「及川いる?」

昼休みになるなり、いつもは行くことのない購買へと走って入手した戦利品を手に、及川のクラスを覗いた。ドア近くの席でケータイでゲームに勤しんでいるらしい男子に声をかけると、ああ、と頷いた彼が教室の方へと向き直る。

「及川ー、彼女が来てるぞー。」
「は?」

思わず漏れた私の声など聞こえなかったのか、聞こえていて反応しなかったのか、及川を呼んでくれた彼は私の方など振り向きもせずに、ケータイに夢中になっている。そんな彼と入れ替わるようにして、至極嬉しそうな顔の及川が足早に駆け寄ってきた。

「名前ちゃん!どうしたの?」

及川さんに会いに来てくれたの?、等といつもの調子で笑う彼を無視して、廊下の隅へと移動する。

「私はいつから及川の彼女になったの?」

声を潜めて尋ねれば、別に問題なくない?、と及川が笑う。

「その方が都合がいいでしょ?」
「良くないよ。及川に好きな子が出来たらどうするの。」
「出来ないから大丈夫。」
「どうだか。」

ふい、と顔を背けると、そのうちそんな噂もなくなるよ、と声が降ってくる。

「それでも、俺にとって名前ちゃんが特別で、一番のお気に入りってことは変わらないけどね。」

よく言うよ、と吐き捨てた私の顔が微かに熱をもつ。及川の軽口に一々反応してしまう度に、多分赤くなっている筈なのに、そうさせた本人は何も言わない。その対応に、実は救われていると気がついたのは最近のことだ。

「それより、何か用があったんじゃないの?」

今だってこうして、さらりと話をすり替えてくれる。一体何処まで分かってやっているのだろうと、時々疑問に思う。

「ああ、うん、」

これ、と手に持ったままだったビニール袋を差し出す。不思議そうな顔で受け取った及川が、袋の中に入っている私の本日の戦利品を目にして、その顔がぱっと綻ぶ。

「岩泉に好きだって聞いたから。この間のお礼。」
「ありがと!俺が貰っていいの?」

頷いて肯定してみせると、及川がやった、と嬉しそうにはしゃぎ始めた。戦利品もとい購買の牛乳パン一つで、よくもまあそんなに嬉しそうに出来るものだと、くすりと苦笑いを溢す。

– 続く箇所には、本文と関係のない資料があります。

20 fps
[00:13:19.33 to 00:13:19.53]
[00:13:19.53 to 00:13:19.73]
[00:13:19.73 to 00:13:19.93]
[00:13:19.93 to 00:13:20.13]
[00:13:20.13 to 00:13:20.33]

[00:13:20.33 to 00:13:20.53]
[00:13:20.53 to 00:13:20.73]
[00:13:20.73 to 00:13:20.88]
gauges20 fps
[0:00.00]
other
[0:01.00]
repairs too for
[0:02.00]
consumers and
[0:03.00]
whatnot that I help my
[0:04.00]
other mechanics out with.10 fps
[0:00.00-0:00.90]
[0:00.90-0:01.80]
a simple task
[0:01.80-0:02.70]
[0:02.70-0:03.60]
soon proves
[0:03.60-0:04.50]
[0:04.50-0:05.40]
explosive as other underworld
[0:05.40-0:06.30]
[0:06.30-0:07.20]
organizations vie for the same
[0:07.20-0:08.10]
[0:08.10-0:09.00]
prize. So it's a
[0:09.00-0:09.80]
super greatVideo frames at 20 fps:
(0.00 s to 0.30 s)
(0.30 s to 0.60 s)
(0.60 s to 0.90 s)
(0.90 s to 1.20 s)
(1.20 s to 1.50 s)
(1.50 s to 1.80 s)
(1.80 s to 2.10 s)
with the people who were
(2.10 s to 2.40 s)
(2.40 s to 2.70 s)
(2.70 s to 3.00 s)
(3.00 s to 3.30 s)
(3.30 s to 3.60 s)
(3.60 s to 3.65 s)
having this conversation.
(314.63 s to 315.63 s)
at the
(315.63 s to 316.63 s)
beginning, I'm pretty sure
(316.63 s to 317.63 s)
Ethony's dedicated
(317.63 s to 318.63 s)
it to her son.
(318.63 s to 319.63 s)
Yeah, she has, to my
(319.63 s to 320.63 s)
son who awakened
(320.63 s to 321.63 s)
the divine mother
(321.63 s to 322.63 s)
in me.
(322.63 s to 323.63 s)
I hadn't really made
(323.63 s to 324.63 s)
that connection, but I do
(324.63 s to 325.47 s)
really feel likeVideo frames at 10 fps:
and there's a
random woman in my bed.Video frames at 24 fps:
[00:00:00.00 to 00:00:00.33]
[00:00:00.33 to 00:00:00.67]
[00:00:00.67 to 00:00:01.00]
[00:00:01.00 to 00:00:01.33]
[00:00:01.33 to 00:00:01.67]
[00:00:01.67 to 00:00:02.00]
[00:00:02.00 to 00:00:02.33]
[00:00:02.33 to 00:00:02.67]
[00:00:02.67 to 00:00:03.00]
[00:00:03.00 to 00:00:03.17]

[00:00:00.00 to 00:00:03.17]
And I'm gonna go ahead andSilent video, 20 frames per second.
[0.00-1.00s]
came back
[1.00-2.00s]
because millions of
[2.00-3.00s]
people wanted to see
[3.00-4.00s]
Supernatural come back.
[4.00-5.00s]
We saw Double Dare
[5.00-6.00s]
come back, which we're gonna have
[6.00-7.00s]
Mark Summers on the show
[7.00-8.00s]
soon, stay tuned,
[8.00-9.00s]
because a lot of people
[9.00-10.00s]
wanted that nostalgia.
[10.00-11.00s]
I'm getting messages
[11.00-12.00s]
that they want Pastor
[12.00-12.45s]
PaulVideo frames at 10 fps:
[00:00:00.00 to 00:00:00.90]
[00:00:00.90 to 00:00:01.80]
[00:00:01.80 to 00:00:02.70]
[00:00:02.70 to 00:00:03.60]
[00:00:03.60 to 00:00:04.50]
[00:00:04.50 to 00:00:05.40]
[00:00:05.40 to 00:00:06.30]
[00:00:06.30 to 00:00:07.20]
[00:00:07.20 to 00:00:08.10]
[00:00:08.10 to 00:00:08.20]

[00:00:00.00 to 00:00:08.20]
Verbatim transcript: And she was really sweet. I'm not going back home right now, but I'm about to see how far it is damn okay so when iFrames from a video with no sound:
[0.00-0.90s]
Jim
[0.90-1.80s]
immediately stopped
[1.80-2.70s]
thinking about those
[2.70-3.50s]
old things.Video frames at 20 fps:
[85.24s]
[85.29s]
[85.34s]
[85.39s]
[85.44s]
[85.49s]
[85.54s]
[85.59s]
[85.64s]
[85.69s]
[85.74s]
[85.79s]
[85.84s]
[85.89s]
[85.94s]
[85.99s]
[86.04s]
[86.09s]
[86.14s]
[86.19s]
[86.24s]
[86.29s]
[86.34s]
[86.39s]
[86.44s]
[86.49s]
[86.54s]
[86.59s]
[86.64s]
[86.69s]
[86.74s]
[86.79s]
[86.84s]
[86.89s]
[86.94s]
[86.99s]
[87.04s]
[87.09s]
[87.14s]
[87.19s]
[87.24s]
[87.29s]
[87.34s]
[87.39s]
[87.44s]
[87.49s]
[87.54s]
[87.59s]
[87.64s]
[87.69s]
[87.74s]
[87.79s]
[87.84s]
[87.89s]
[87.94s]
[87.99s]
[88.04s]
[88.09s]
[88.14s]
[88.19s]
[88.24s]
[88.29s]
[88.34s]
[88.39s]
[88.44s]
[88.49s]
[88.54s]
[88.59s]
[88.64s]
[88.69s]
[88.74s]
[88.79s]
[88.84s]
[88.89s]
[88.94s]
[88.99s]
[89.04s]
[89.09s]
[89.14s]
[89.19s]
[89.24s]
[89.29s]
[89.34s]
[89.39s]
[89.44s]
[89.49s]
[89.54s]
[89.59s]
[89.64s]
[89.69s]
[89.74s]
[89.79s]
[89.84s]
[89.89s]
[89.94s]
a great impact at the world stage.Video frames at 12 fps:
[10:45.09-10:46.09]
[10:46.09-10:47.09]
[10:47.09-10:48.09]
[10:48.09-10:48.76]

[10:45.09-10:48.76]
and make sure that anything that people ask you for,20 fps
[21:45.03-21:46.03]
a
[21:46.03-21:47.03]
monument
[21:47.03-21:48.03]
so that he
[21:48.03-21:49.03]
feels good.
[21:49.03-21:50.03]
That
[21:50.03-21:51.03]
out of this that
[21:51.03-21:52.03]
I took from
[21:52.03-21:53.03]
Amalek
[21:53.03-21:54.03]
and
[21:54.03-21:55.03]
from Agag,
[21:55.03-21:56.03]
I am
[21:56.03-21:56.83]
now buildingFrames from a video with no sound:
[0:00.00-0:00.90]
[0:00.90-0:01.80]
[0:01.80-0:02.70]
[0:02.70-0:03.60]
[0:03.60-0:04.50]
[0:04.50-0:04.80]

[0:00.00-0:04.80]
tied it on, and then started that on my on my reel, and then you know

「名前ちゃんが俺に何かくれるなんて、初めてだよね?超嬉しいんだけど!」
「ああ、そう、」
「でもどうせなら、岩ちゃんにじゃなくて、直接俺に好きなもの聞きに来て欲しかったなあ。」
「だって及川うるさそうだったし。」
「名前ちゃんヒドイ!」

何とでも、と呟いて、じゃあ、と小さく手を上げた。

「そろそろ教室戻るわ。」
「うん、ありがとうね、これ。」

ひらひらと手を降ることで応える。くるりと踵を返した瞬間に、ねえ、名前ちゃん、と名前を呼んだ。何、と振り返れば、及川がへらりと笑う。

「今日の練習さ、」
「行かない。」

及川が言い終わるよりも早く、ばっさりと切り捨てた。だよねー、今日はいけると思ったんだけどなあ、と肩を落としてぶつぶつと呟いているその姿に、小さく笑う。

「試合ならいいよ。」
「えっ!?」
「だから、試合なら行ってもいいよ。」
「嘘!?ホントに!?名前ちゃん、何か変な物食べた?頭ぶつけたりしてない!?」
「じゃあ行かな、」

行かない、と言い終わる前に、ウソウソ、ウソです、ごめんなさい!、と及川が慌てふためく。冗談だよ、と笑えば、名前ちゃんのは冗談に聞こえないよ、とぼやいている。

「本当にバレーのルールとか知らないけどいいの?」
「いいよ。俺が全部教えてあげるから。」

見に来てくれるだけで十分だと笑う及川に、そう、と笑い返す。それじゃあ、と再度向けた背中に、及川が声をかける。

「後で場所とか時間送るから。絶対見に来てね!」

ひらひらと後ろ手に手を振ったタイミングで、予鈴が鳴った。ぱたぱたと教室へと小走りに駆けるその足が少しだけ軽いことは、どうか誰も気付かないで欲しい。